Without reproducing any picture, copy the records word for word.

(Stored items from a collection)
══════════════════════════════
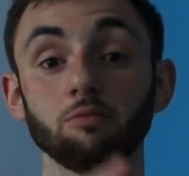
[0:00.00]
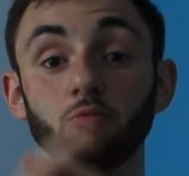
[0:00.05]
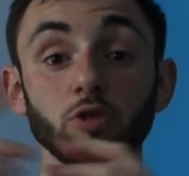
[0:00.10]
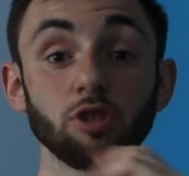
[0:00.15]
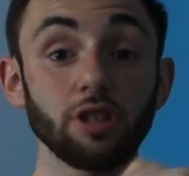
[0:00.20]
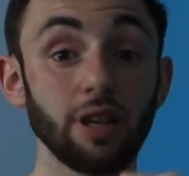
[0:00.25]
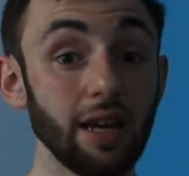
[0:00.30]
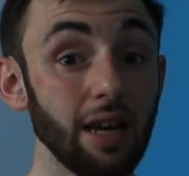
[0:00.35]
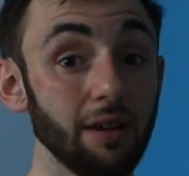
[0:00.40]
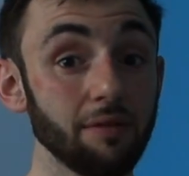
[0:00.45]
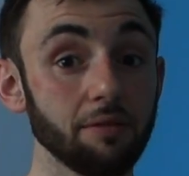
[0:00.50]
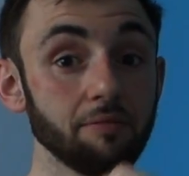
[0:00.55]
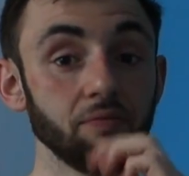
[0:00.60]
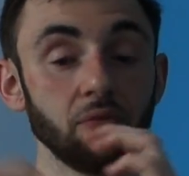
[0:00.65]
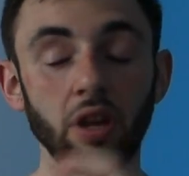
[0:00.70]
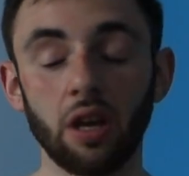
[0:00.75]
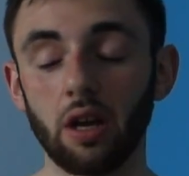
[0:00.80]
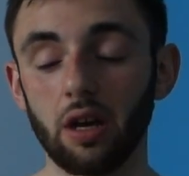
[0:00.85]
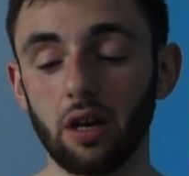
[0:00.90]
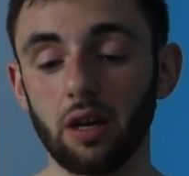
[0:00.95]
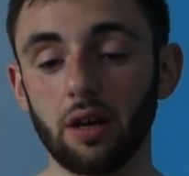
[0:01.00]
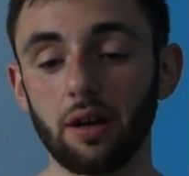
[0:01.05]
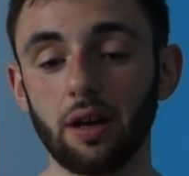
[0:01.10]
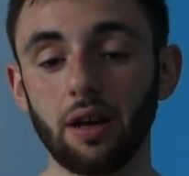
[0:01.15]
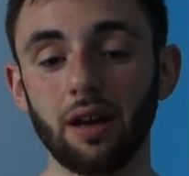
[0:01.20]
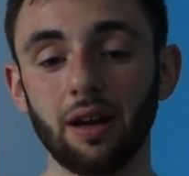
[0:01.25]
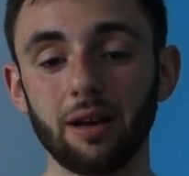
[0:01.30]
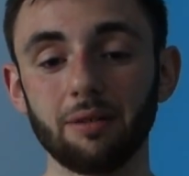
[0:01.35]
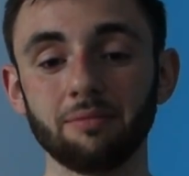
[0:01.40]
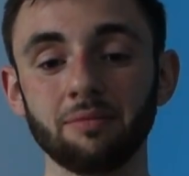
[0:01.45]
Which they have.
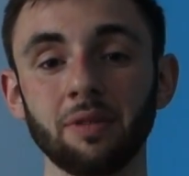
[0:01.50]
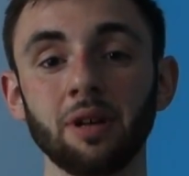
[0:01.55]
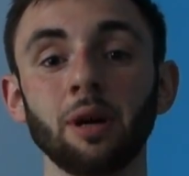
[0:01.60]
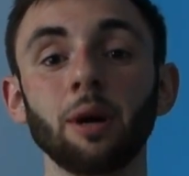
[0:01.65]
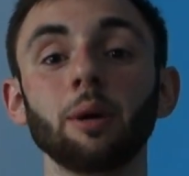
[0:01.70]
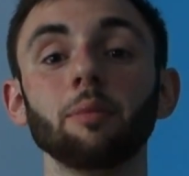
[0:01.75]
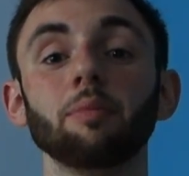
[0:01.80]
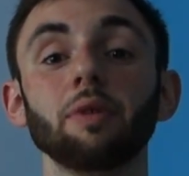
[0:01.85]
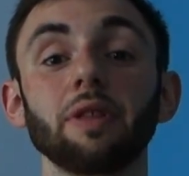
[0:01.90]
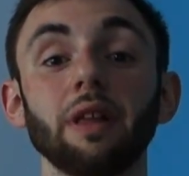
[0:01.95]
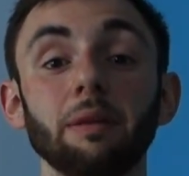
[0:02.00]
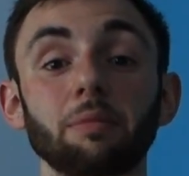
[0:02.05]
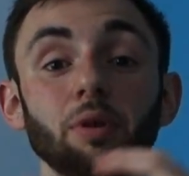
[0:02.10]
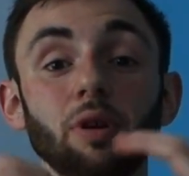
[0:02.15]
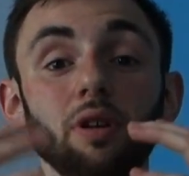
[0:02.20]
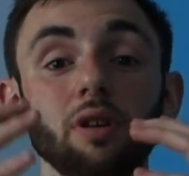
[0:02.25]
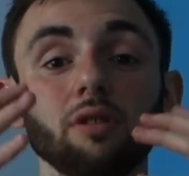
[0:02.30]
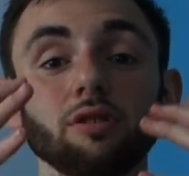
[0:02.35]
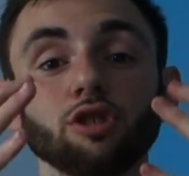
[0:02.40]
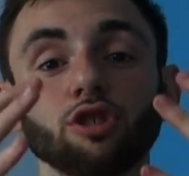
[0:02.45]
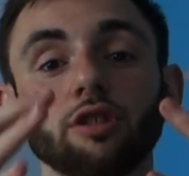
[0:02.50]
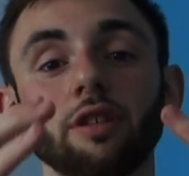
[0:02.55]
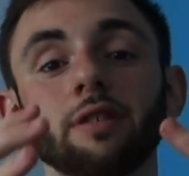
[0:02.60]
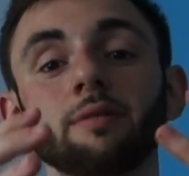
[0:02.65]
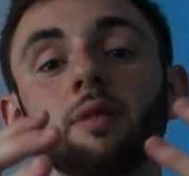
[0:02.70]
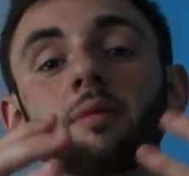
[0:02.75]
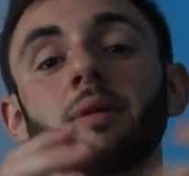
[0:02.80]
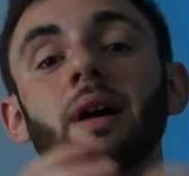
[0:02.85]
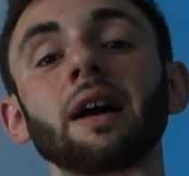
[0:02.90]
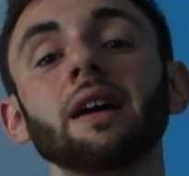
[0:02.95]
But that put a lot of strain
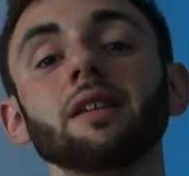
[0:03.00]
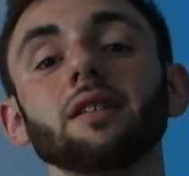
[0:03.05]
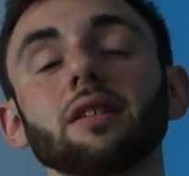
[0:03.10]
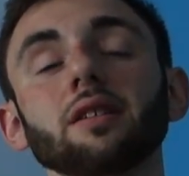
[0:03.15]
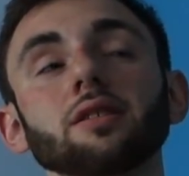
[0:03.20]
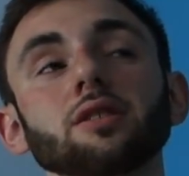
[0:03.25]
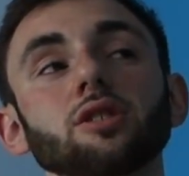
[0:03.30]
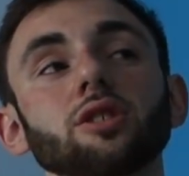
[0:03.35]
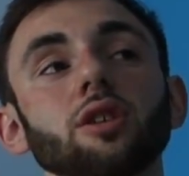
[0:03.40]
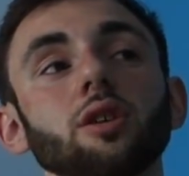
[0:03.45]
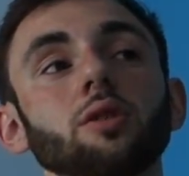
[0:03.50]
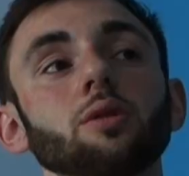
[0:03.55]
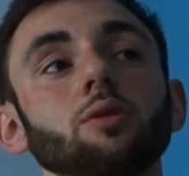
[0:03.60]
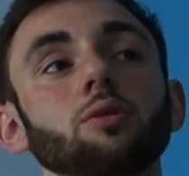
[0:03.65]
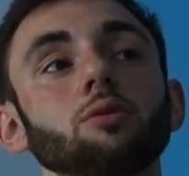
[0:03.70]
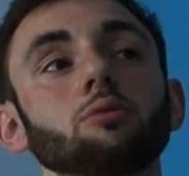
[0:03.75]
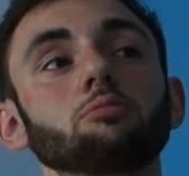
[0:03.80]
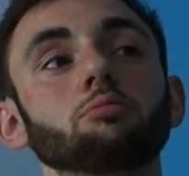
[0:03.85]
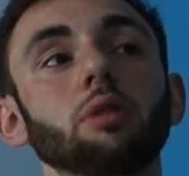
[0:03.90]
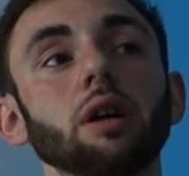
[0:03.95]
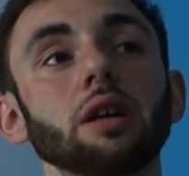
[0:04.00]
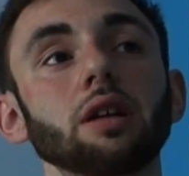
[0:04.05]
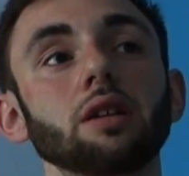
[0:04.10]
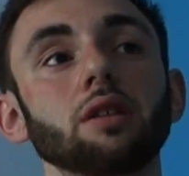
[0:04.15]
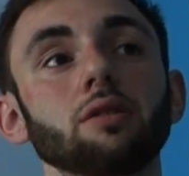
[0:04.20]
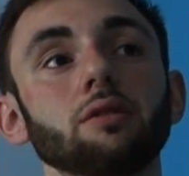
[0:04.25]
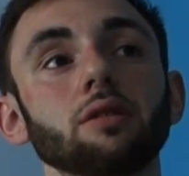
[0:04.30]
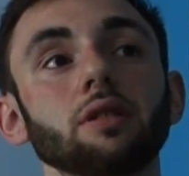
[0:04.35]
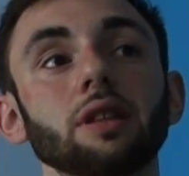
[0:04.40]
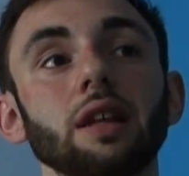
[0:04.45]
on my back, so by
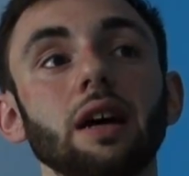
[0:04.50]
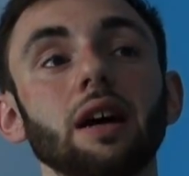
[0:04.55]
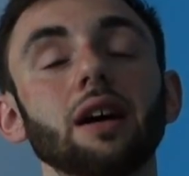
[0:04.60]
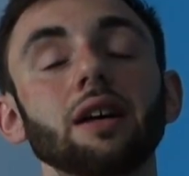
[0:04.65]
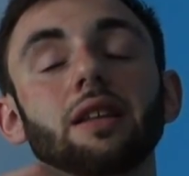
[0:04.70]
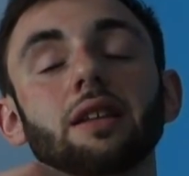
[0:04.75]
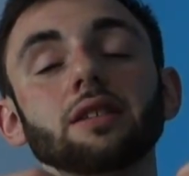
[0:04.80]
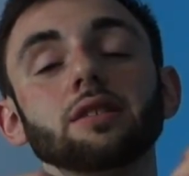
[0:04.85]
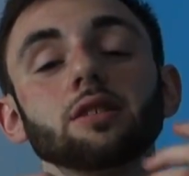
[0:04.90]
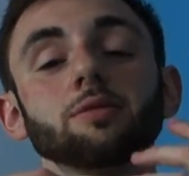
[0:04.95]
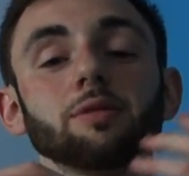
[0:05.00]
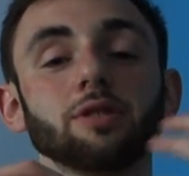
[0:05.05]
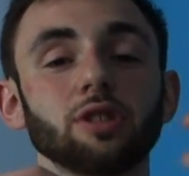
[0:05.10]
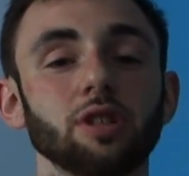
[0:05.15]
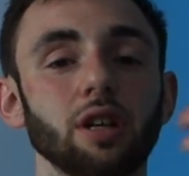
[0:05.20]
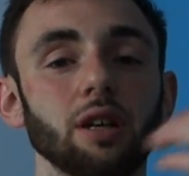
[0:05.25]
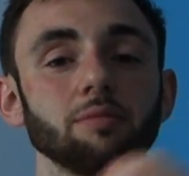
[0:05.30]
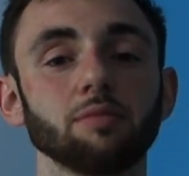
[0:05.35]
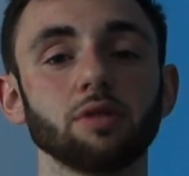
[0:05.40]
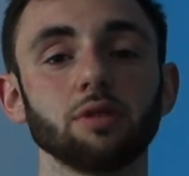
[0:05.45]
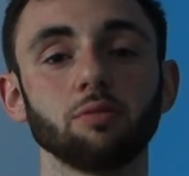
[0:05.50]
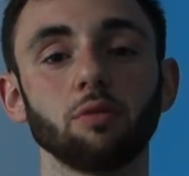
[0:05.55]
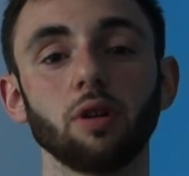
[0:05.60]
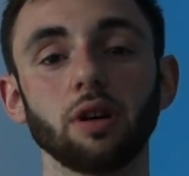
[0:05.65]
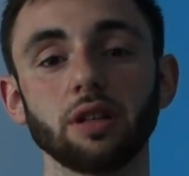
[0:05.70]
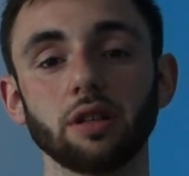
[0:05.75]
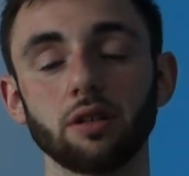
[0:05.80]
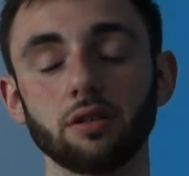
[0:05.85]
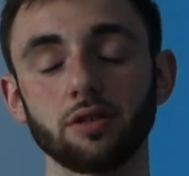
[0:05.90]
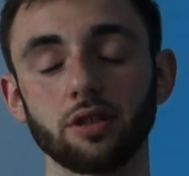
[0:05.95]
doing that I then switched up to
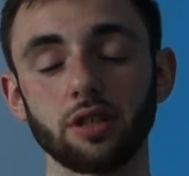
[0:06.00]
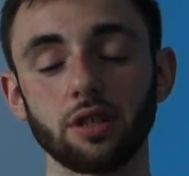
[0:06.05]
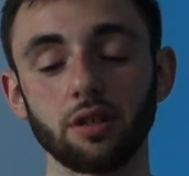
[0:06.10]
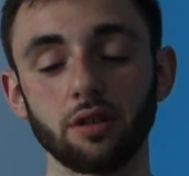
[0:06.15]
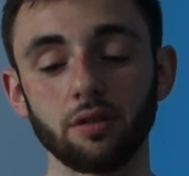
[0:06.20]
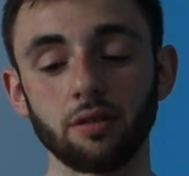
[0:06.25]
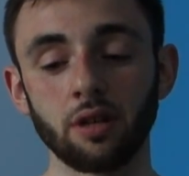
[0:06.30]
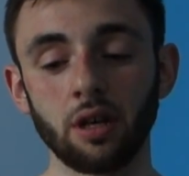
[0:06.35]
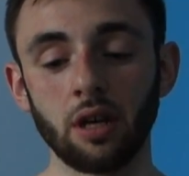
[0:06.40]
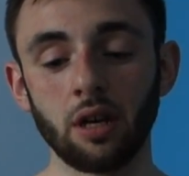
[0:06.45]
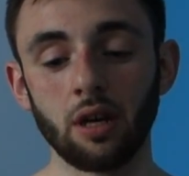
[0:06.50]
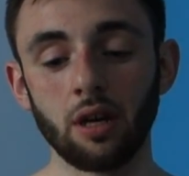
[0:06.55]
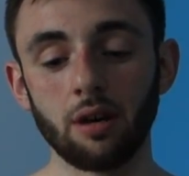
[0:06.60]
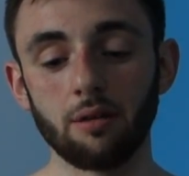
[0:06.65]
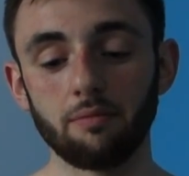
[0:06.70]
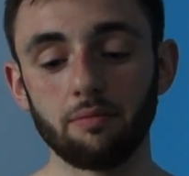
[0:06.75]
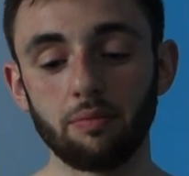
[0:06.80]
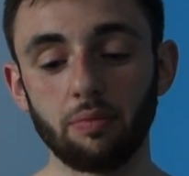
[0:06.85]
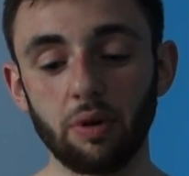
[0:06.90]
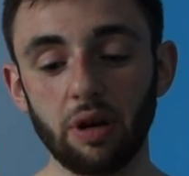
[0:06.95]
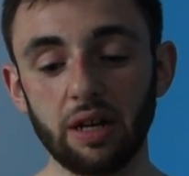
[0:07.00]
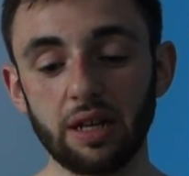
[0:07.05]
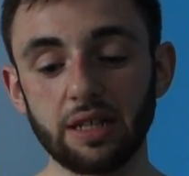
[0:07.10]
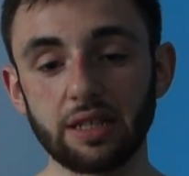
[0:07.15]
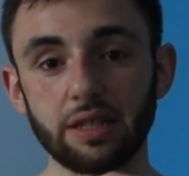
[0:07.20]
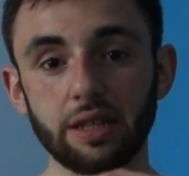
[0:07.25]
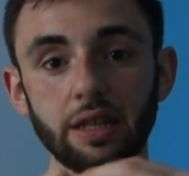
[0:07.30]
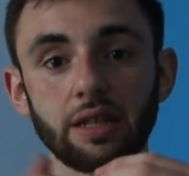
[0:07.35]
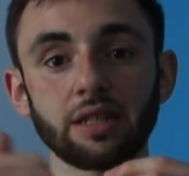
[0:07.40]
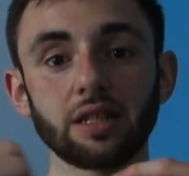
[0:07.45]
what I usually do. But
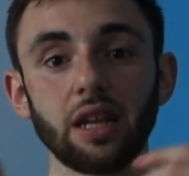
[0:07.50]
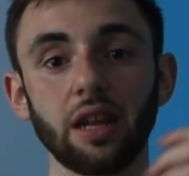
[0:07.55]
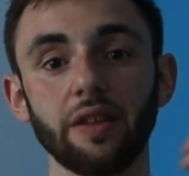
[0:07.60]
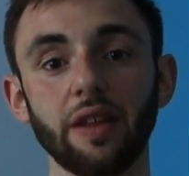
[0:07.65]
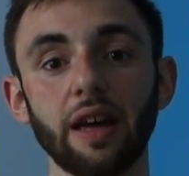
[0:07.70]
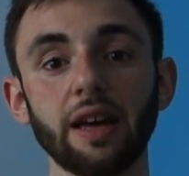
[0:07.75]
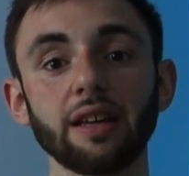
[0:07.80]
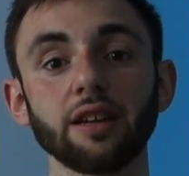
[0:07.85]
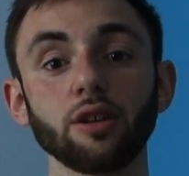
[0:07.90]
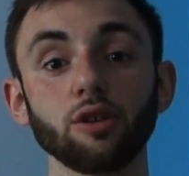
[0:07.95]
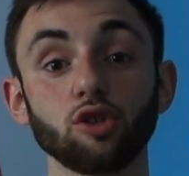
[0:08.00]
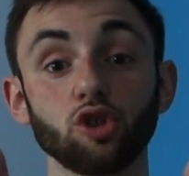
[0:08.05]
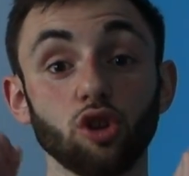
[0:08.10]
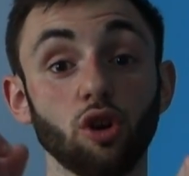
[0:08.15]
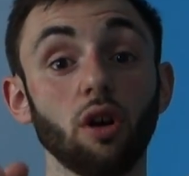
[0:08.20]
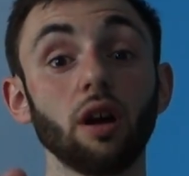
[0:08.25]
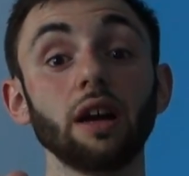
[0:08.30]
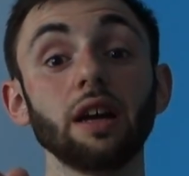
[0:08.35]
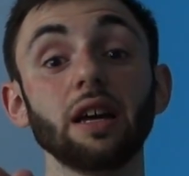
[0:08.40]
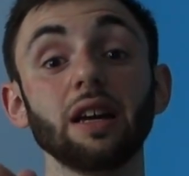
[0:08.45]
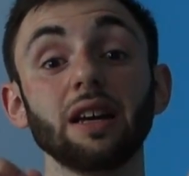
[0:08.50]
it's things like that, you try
══════════════════════════════
◆ TASK RESPONSE:
[0:00.00]
[0:00.05]
[0:00.10]
[0:00.15]
[0:00.20]
[0:00.25]
[0:00.30]
[0:00.35]
[0:00.40]
[0:00.45]
[0:00.50]
[0:00.55]
[0:00.60]
[0:00.65]
[0:00.70]
[0:00.75]
[0:00.80]
[0:00.85]
[0:00.90]
[0:00.95]
[0:01.00]
[0:01.05]
[0:01.10]
[0:01.15]
[0:01.20]
[0:01.25]
[0:01.30]
[0:01.35]
[0:01.40]
[0:01.45]
Which they have.
[0:01.50]
[0:01.55]
[0:01.60]
[0:01.65]
[0:01.70]
[0:01.75]
[0:01.80]
[0:01.85]
[0:01.90]
[0:01.95]
[0:02.00]
[0:02.05]
[0:02.10]
[0:02.15]
[0:02.20]
[0:02.25]
[0:02.30]
[0:02.35]
[0:02.40]
[0:02.45]
[0:02.50]
[0:02.55]
[0:02.60]
[0:02.65]
[0:02.70]
[0:02.75]
[0:02.80]
[0:02.85]
[0:02.90]
[0:02.95]
But that put a lot of strain
[0:03.00]
[0:03.05]
[0:03.10]
[0:03.15]
[0:03.20]
[0:03.25]
[0:03.30]
[0:03.35]
[0:03.40]
[0:03.45]
[0:03.50]
[0:03.55]
[0:03.60]
[0:03.65]
[0:03.70]
[0:03.75]
[0:03.80]
[0:03.85]
[0:03.90]
[0:03.95]
[0:04.00]
[0:04.05]
[0:04.10]
[0:04.15]
[0:04.20]
[0:04.25]
[0:04.30]
[0:04.35]
[0:04.40]
[0:04.45]
on my back, so by
[0:04.50]
[0:04.55]
[0:04.60]
[0:04.65]
[0:04.70]
[0:04.75]
[0:04.80]
[0:04.85]
[0:04.90]
[0:04.95]
[0:05.00]
[0:05.05]
[0:05.10]
[0:05.15]
[0:05.20]
[0:05.25]
[0:05.30]
[0:05.35]
[0:05.40]
[0:05.45]
[0:05.50]
[0:05.55]
[0:05.60]
[0:05.65]
[0:05.70]
[0:05.75]
[0:05.80]
[0:05.85]
[0:05.90]
[0:05.95]
doing that I then switched up to
[0:06.00]
[0:06.05]
[0:06.10]
[0:06.15]
[0:06.20]
[0:06.25]
[0:06.30]
[0:06.35]
[0:06.40]
[0:06.45]
[0:06.50]
[0:06.55]
[0:06.60]
[0:06.65]
[0:06.70]
[0:06.75]
[0:06.80]
[0:06.85]
[0:06.90]
[0:06.95]
[0:07.00]
[0:07.05]
[0:07.10]
[0:07.15]
[0:07.20]
[0:07.25]
[0:07.30]
[0:07.35]
[0:07.40]
[0:07.45]
what I usually do. But
[0:07.50]
[0:07.55]
[0:07.60]
[0:07.65]
[0:07.70]
[0:07.75]
[0:07.80]
[0:07.85]
[0:07.90]
[0:07.95]
[0:08.00]
[0:08.05]
[0:08.10]
[0:08.15]
[0:08.20]
[0:08.25]
[0:08.30]
[0:08.35]
[0:08.40]
[0:08.45]
[0:08.50]
it's things like that, you try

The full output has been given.